**About this exercise**
Please repeat the whole listing exactly, but leave the pictures out.
------------
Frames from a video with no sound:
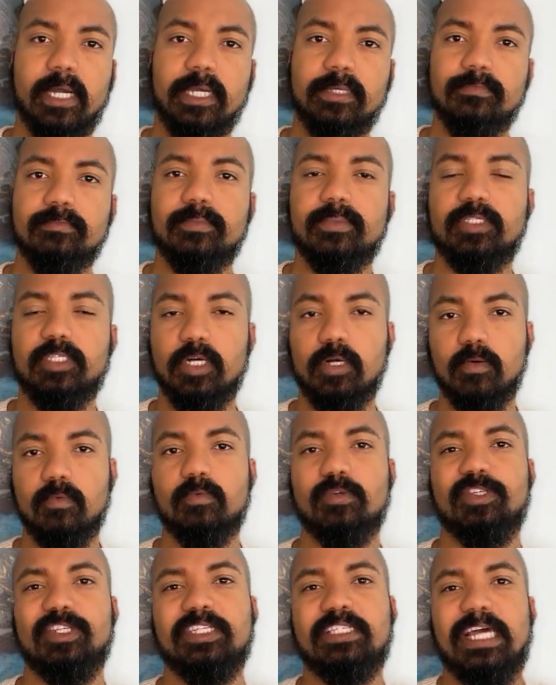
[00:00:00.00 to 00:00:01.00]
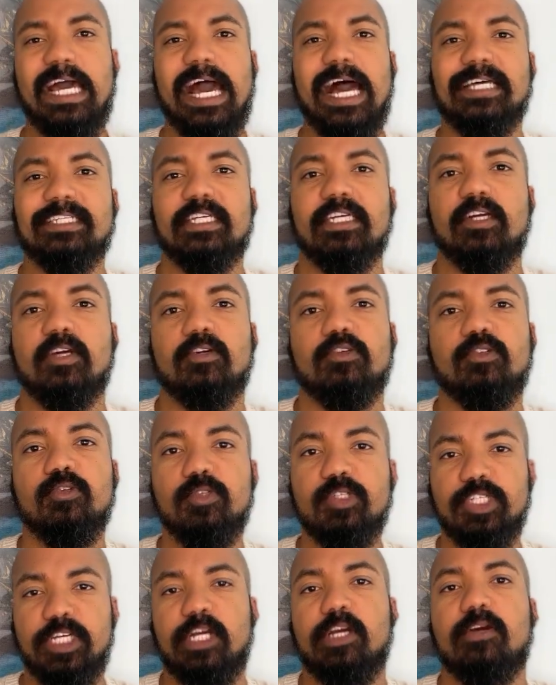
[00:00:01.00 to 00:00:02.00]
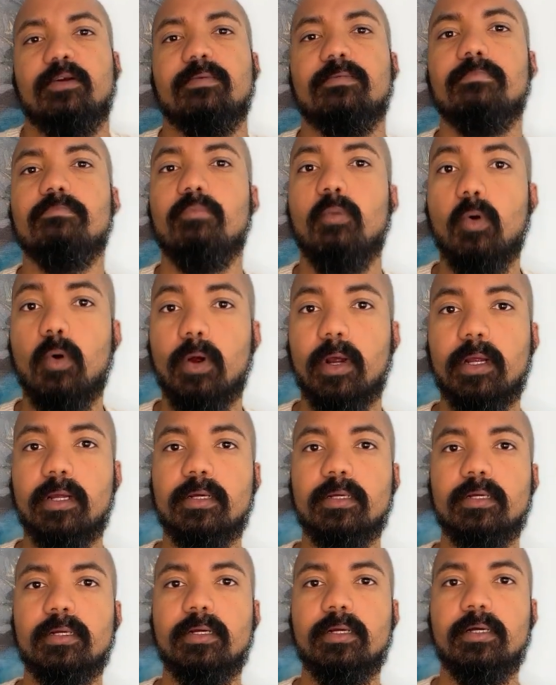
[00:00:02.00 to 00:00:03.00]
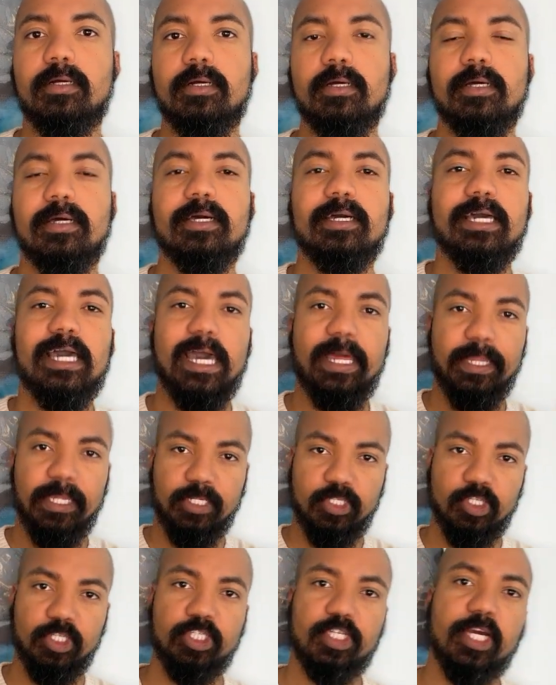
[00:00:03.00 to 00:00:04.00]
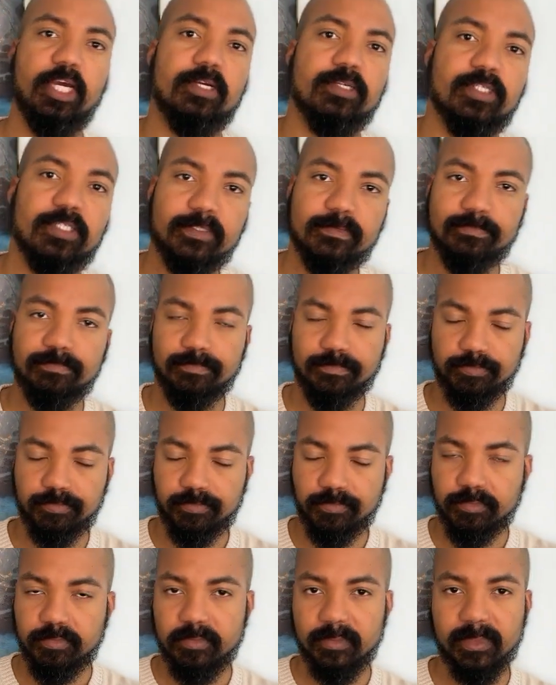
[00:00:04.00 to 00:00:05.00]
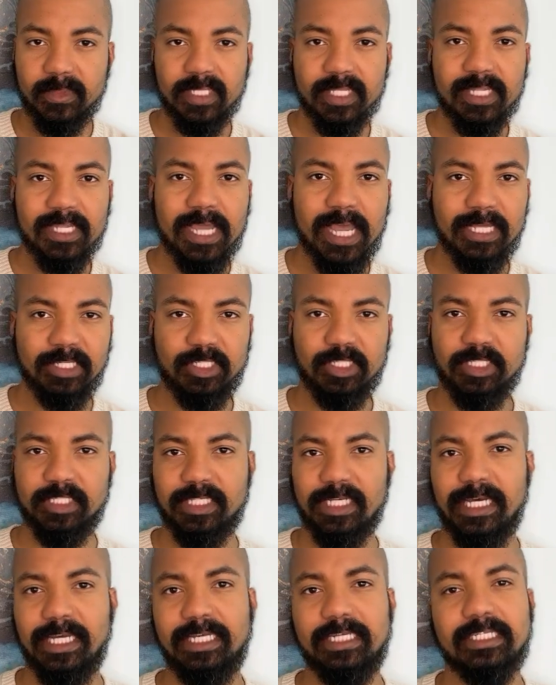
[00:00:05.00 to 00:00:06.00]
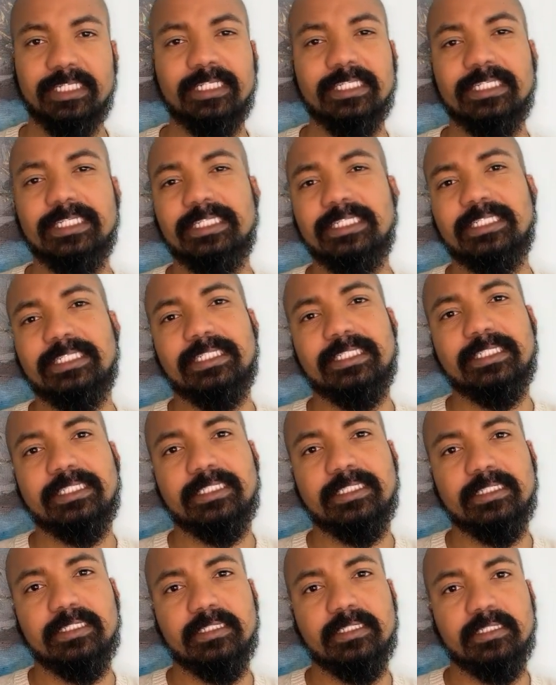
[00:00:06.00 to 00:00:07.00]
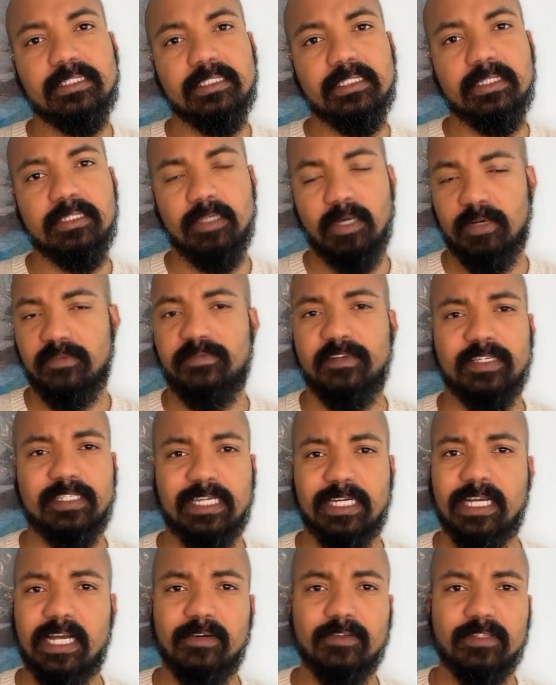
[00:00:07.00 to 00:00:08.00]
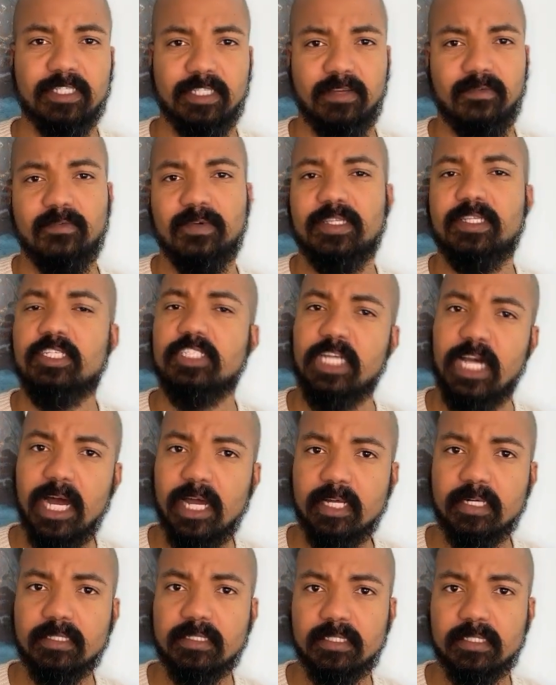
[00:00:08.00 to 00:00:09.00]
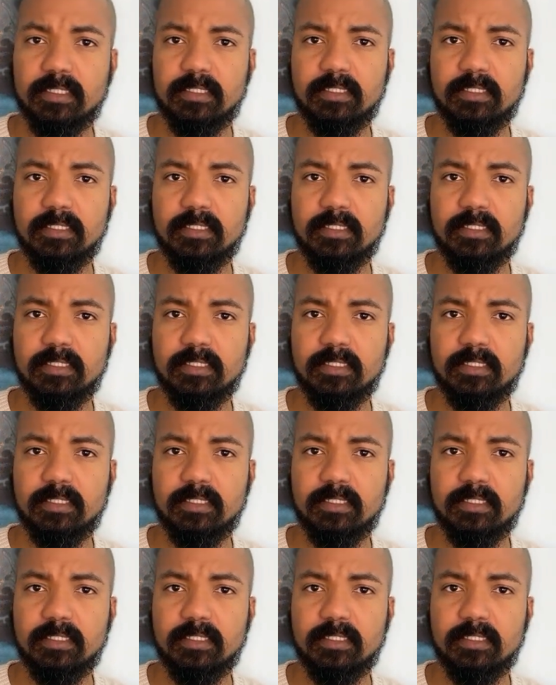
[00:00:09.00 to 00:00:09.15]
All right. So we're just asking her to share more. And then she shares. And she's like, no, it felt like I was living with a child.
------------
**Task response**
Frames from a video with no sound:
[00:00:00.00 to 00:00:01.00]
[00:00:01.00 to 00:00:02.00]
[00:00:02.00 to 00:00:03.00]
[00:00:03.00 to 00:00:04.00]
[00:00:04.00 to 00:00:05.00]
[00:00:05.00 to 00:00:06.00]
[00:00:06.00 to 00:00:07.00]
[00:00:07.00 to 00:00:08.00]
[00:00:08.00 to 00:00:09.00]
[00:00:09.00 to 00:00:09.15]
All right. So we're just asking her to share more. And then she shares. And she's like, no, it felt like I was living with a child.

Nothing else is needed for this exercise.